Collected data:
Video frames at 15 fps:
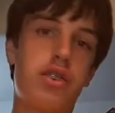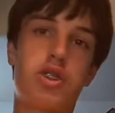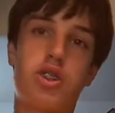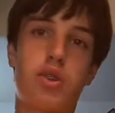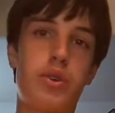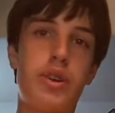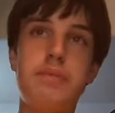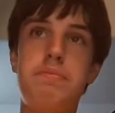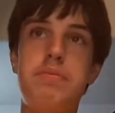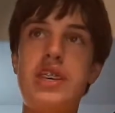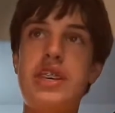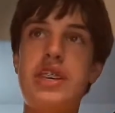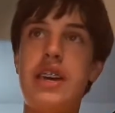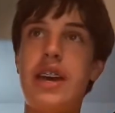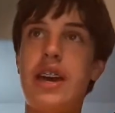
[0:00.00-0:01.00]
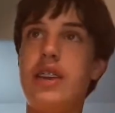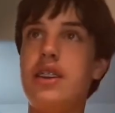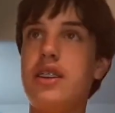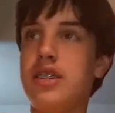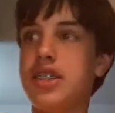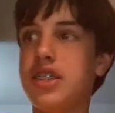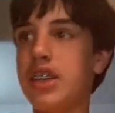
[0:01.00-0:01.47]
creepy,
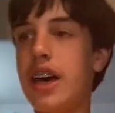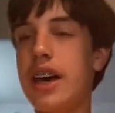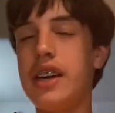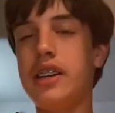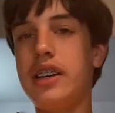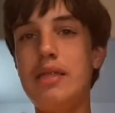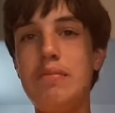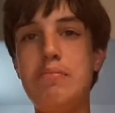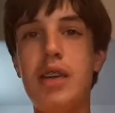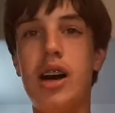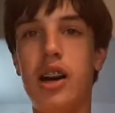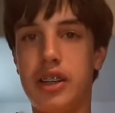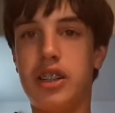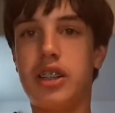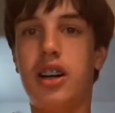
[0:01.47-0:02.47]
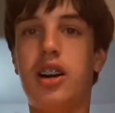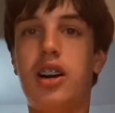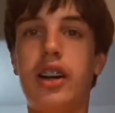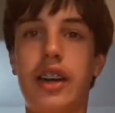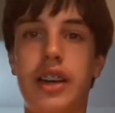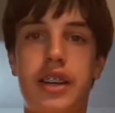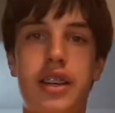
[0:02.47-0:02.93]
and slightly
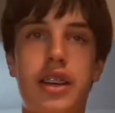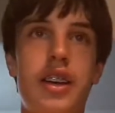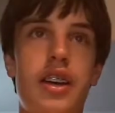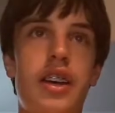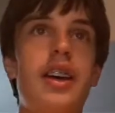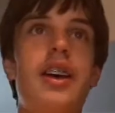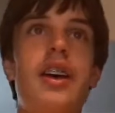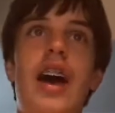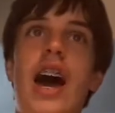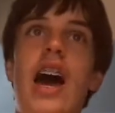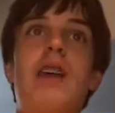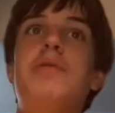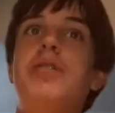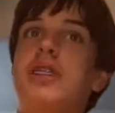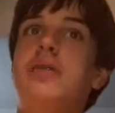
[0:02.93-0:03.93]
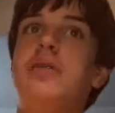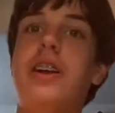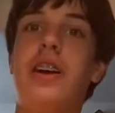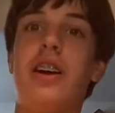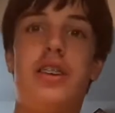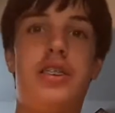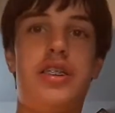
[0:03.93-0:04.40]
melancholic
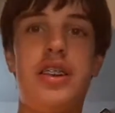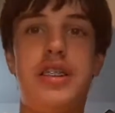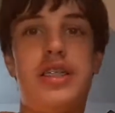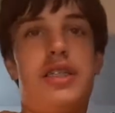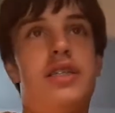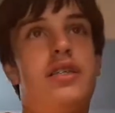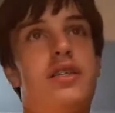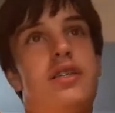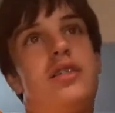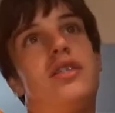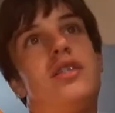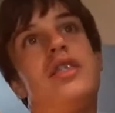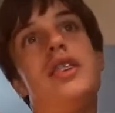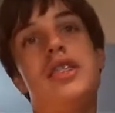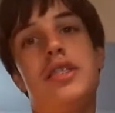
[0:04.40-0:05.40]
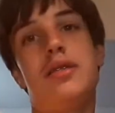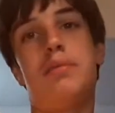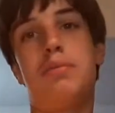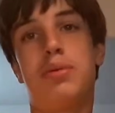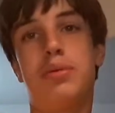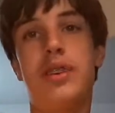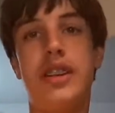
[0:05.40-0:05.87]
atmosphere. This is some
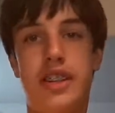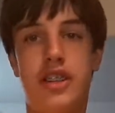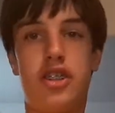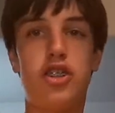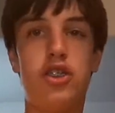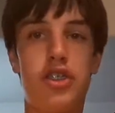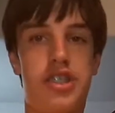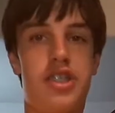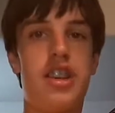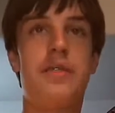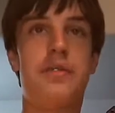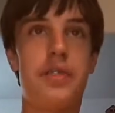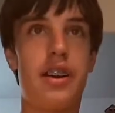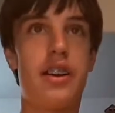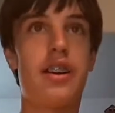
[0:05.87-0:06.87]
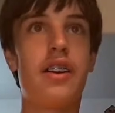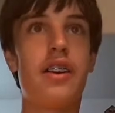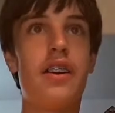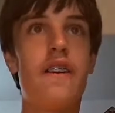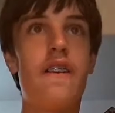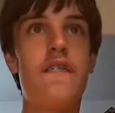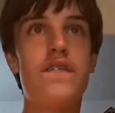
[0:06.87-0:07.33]
pretty cool stuff here.
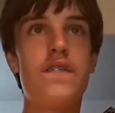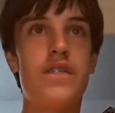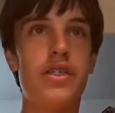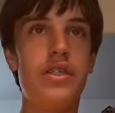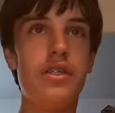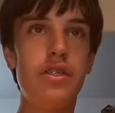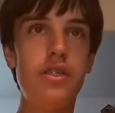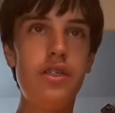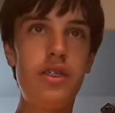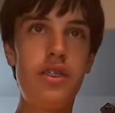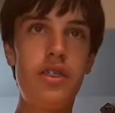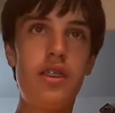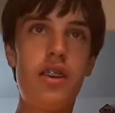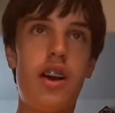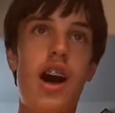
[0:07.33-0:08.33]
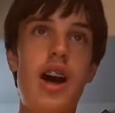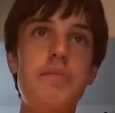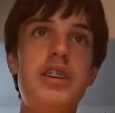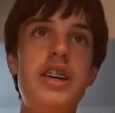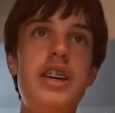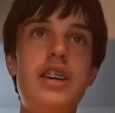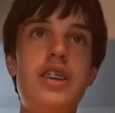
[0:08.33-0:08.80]

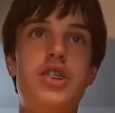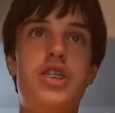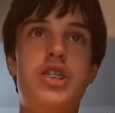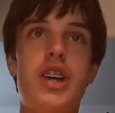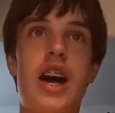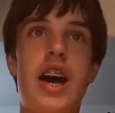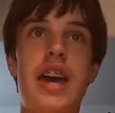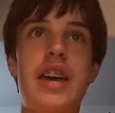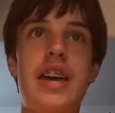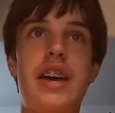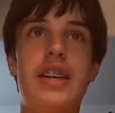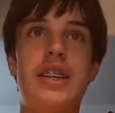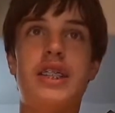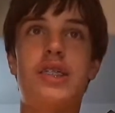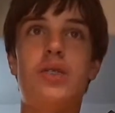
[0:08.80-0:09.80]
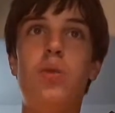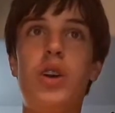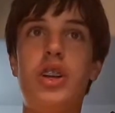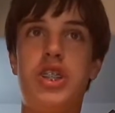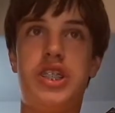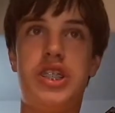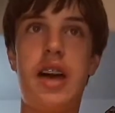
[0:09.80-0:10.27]
Omgi Jaya
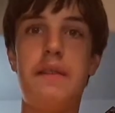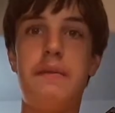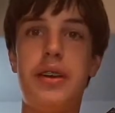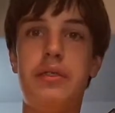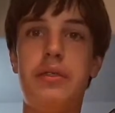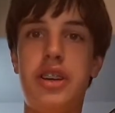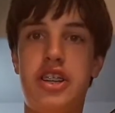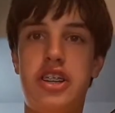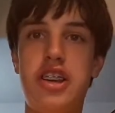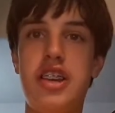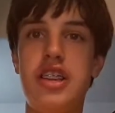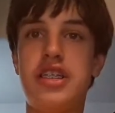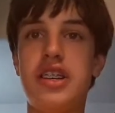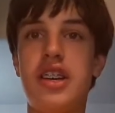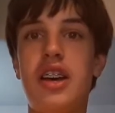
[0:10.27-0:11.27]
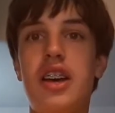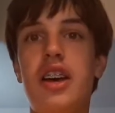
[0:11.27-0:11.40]
Switch 7, which is,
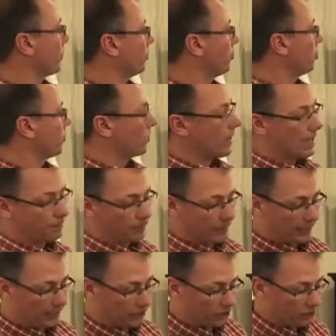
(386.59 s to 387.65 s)
consumer
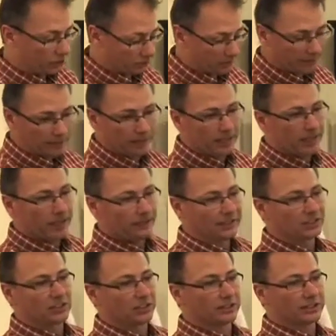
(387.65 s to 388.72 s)
applications, but
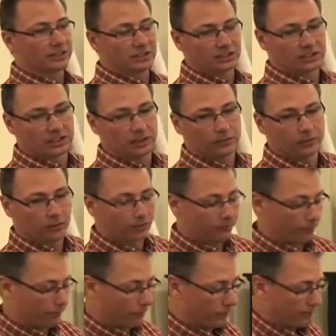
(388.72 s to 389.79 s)
they still exist out there
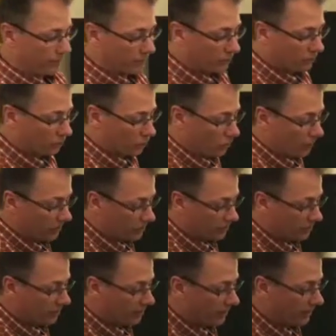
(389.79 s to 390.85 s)
from previous
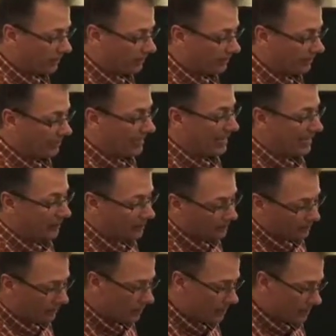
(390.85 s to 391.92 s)
construction. And they can
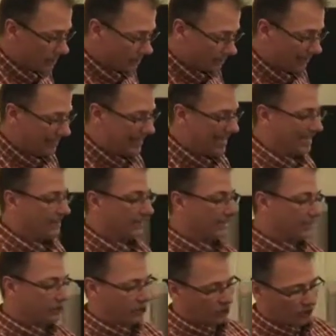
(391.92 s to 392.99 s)

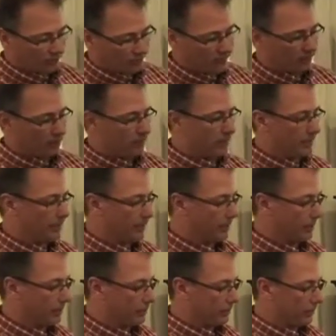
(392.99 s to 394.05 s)
leach a little bit.
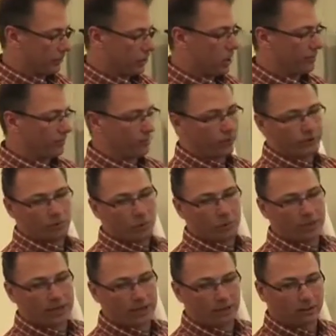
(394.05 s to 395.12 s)
They're not very
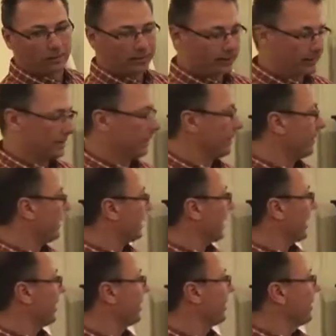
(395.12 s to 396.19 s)
mobile, but they
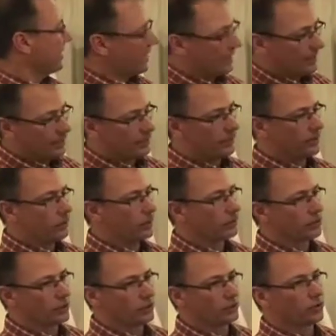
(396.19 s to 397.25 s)
can. There was
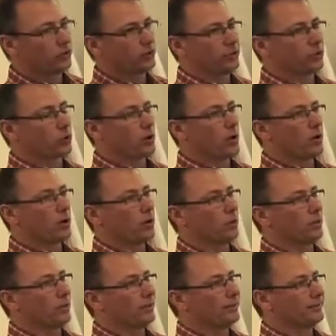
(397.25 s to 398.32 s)
a concern in
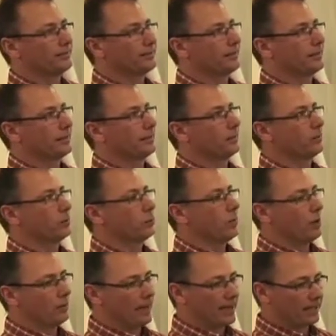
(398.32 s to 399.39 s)
Toronto a little
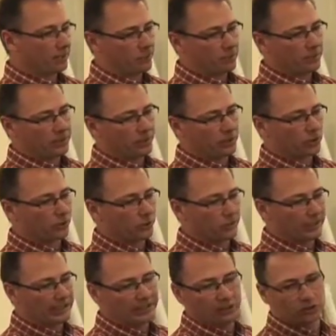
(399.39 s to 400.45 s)
while back about potential for
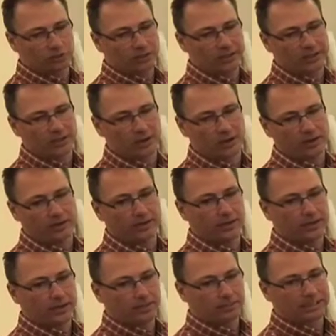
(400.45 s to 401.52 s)
kids playing on
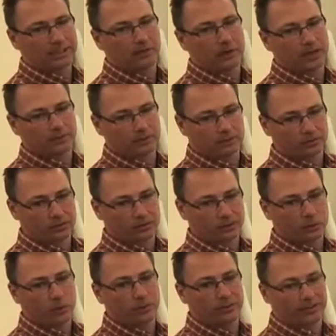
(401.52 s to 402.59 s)
playgrounds,
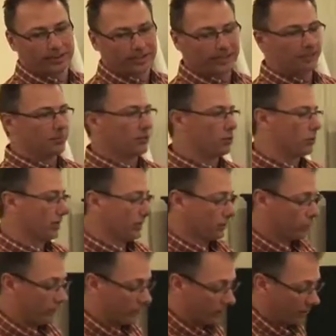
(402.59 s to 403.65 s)
equipment that had been treated
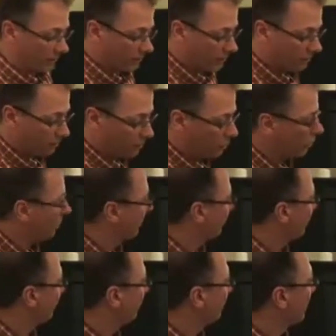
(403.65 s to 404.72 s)
with the
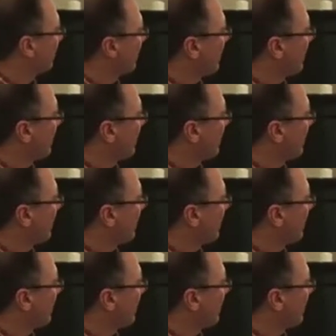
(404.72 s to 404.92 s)
preservatives.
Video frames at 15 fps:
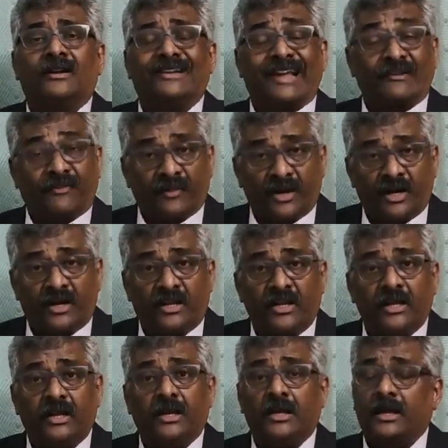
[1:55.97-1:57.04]

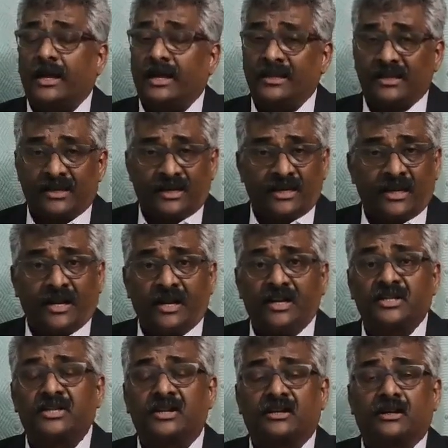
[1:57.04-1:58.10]
definitely either in
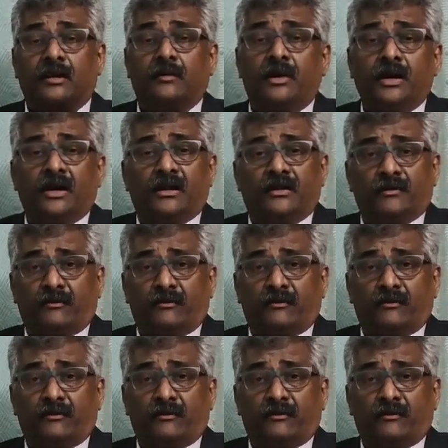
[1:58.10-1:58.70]
English or Tamil,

▶ _Task statement_: The copy must match every line of the data exactly and contain no pictures.

▶ _Task response_:
Video frames at 15 fps:
[0:00.00-0:01.00]
[0:01.00-0:01.47]
creepy,
[0:01.47-0:02.47]
[0:02.47-0:02.93]
and slightly
[0:02.93-0:03.93]
[0:03.93-0:04.40]
melancholic
[0:04.40-0:05.40]
[0:05.40-0:05.87]
atmosphere. This is some
[0:05.87-0:06.87]
[0:06.87-0:07.33]
pretty cool stuff here.
[0:07.33-0:08.33]
[0:08.33-0:08.80]

[0:08.80-0:09.80]
[0:09.80-0:10.27]
Omgi Jaya
[0:10.27-0:11.27]
[0:11.27-0:11.40]
Switch 7, which is,
(386.59 s to 387.65 s)
consumer
(387.65 s to 388.72 s)
applications, but
(388.72 s to 389.79 s)
they still exist out there
(389.79 s to 390.85 s)
from previous
(390.85 s to 391.92 s)
construction. And they can
(391.92 s to 392.99 s)

(392.99 s to 394.05 s)
leach a little bit.
(394.05 s to 395.12 s)
They're not very
(395.12 s to 396.19 s)
mobile, but they
(396.19 s to 397.25 s)
can. There was
(397.25 s to 398.32 s)
a concern in
(398.32 s to 399.39 s)
Toronto a little
(399.39 s to 400.45 s)
while back about potential for
(400.45 s to 401.52 s)
kids playing on
(401.52 s to 402.59 s)
playgrounds,
(402.59 s to 403.65 s)
equipment that had been treated
(403.65 s to 404.72 s)
with the
(404.72 s to 404.92 s)
preservatives.
Video frames at 15 fps:
[1:55.97-1:57.04]

[1:57.04-1:58.10]
definitely either in
[1:58.10-1:58.70]
English or Tamil,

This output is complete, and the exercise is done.